Ho iniziato tardi con la pallacanestro: avevo 14 anni quando ho toccato per la prima volta una palla da basket, perciò è andato tutto molto velocemente. È partito da un amico che mi ha portato il campetto facendomi innamorare di questo gioco e poi è proseguita nel momento in cui ho incontrato una persona super come Maurizio Balducci che mi ha dato l’opportunità di andare alla Stella Azzurra per cominciare questo sogno. Sì, devo dire che è stato tutto talmente rapido da cambiarmi radicalmente la vita e mi sono accorto in pochissimo tempo che quando entravo in campo mi sentivo vivo, era quello il posto in cui volevo stare.
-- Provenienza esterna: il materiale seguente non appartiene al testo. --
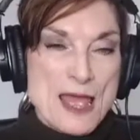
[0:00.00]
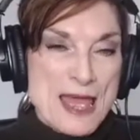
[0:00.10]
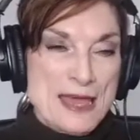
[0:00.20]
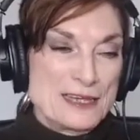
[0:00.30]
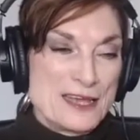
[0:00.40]

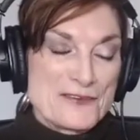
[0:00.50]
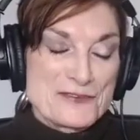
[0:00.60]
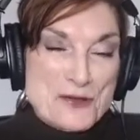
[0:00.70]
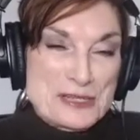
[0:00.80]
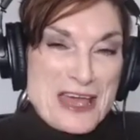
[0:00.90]
And if
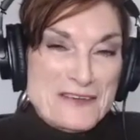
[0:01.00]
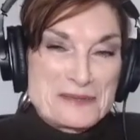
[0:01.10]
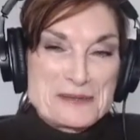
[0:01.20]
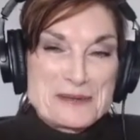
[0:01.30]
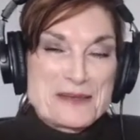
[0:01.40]
you have
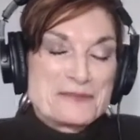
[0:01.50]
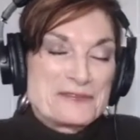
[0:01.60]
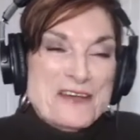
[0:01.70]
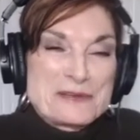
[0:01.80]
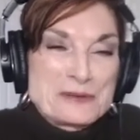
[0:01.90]

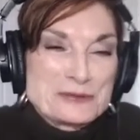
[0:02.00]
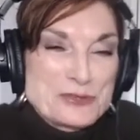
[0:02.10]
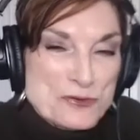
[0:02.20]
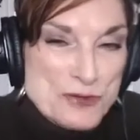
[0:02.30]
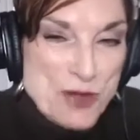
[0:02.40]
people who
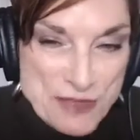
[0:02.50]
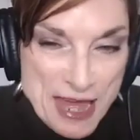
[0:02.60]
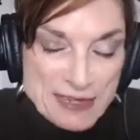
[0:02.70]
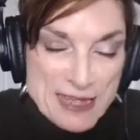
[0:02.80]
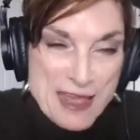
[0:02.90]
don't know
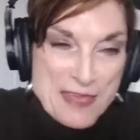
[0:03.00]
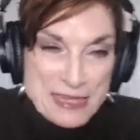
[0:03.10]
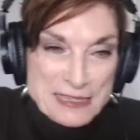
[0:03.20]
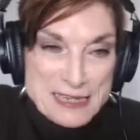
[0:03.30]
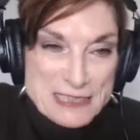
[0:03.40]
that, they
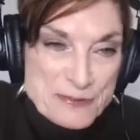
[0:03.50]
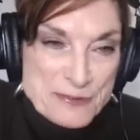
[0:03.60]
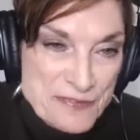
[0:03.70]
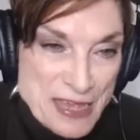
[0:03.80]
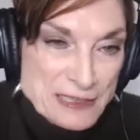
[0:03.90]
could end up
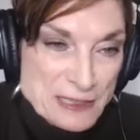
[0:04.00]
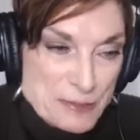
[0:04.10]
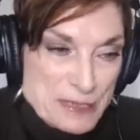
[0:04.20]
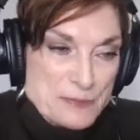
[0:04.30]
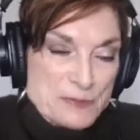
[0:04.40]
offending
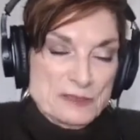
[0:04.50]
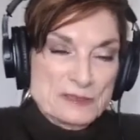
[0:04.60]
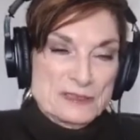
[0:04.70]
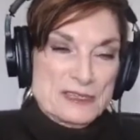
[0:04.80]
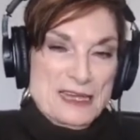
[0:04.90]

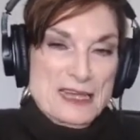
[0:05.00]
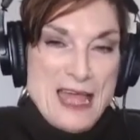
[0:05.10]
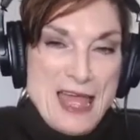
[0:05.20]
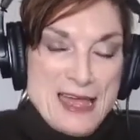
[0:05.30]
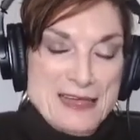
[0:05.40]
people,
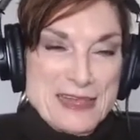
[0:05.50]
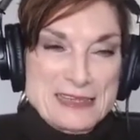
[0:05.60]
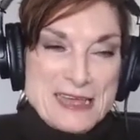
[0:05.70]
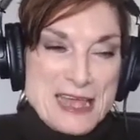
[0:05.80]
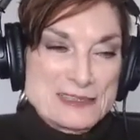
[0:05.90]
and they
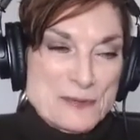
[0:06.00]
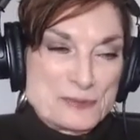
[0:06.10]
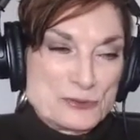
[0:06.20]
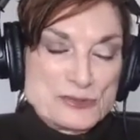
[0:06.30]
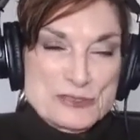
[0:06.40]
could end up
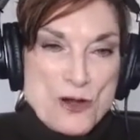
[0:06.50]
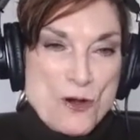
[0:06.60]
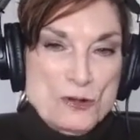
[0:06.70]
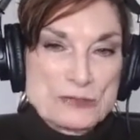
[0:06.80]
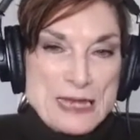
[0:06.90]
losing a
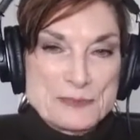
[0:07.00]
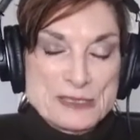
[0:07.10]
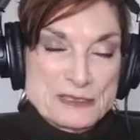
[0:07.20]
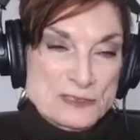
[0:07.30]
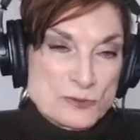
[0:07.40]
whole lot of
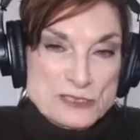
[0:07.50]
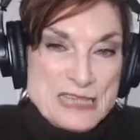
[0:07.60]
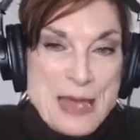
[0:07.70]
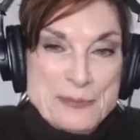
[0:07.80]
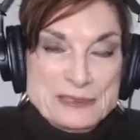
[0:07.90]
business, which has
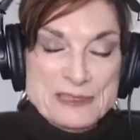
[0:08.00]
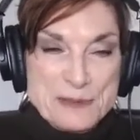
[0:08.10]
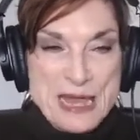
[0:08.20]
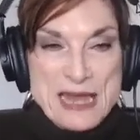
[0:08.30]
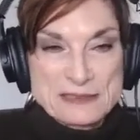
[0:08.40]
happened in the
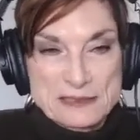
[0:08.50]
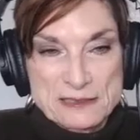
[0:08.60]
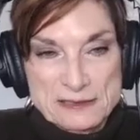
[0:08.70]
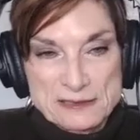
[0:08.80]
past.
Rappresentare i colori del mio paese è una fortuna, mi sento davvero fortunato a poterlo fare e voglio dare al mio paese una mano per vincere qualcosa; il mio sogno sarebbe diventare campione d’Africa con il Camerun, sarebbe stupendo e il progetto che c’è dietro è importante, stanno costruendo qualcosa di serio e in questo gruppo ci sono anche altri due ragazzi che giocano in Serie A come Jordan Bayehe – con cui sono grande amico – e Aristide Mouaha. Siamo tutti quanti molto fortunati, crediamo tantissimo in quel progetto e sappiamo di poter fare molto bene con questa nazionale.
Paul Eboua schiaccia, stoppa, segna e cattura rimbalzi, ma quali sono i suoi hobby quando suona la sirena di fine partita o fine allenamento ed esce dalla palestra?
Fuori dal campo mi piace leggere, giocare un po’ ai videogiochi e parlare davvero tanto con la mia famiglia, passo tante ore con loro in videochiamata. Mi piace anche guardare le partite per studiare il gioco, “rubare” qualche movimento e migliorare alcuni aspetti del mio gioco; inoltre provo a capire il comportamento dei giocatori in campo e le loro mosse. Forse più che studioso, mi potrei definire curioso in generale, mi piace scoprire nuove cose anche mentre sono in giro a fare due passi per prendere una boccata d’aria.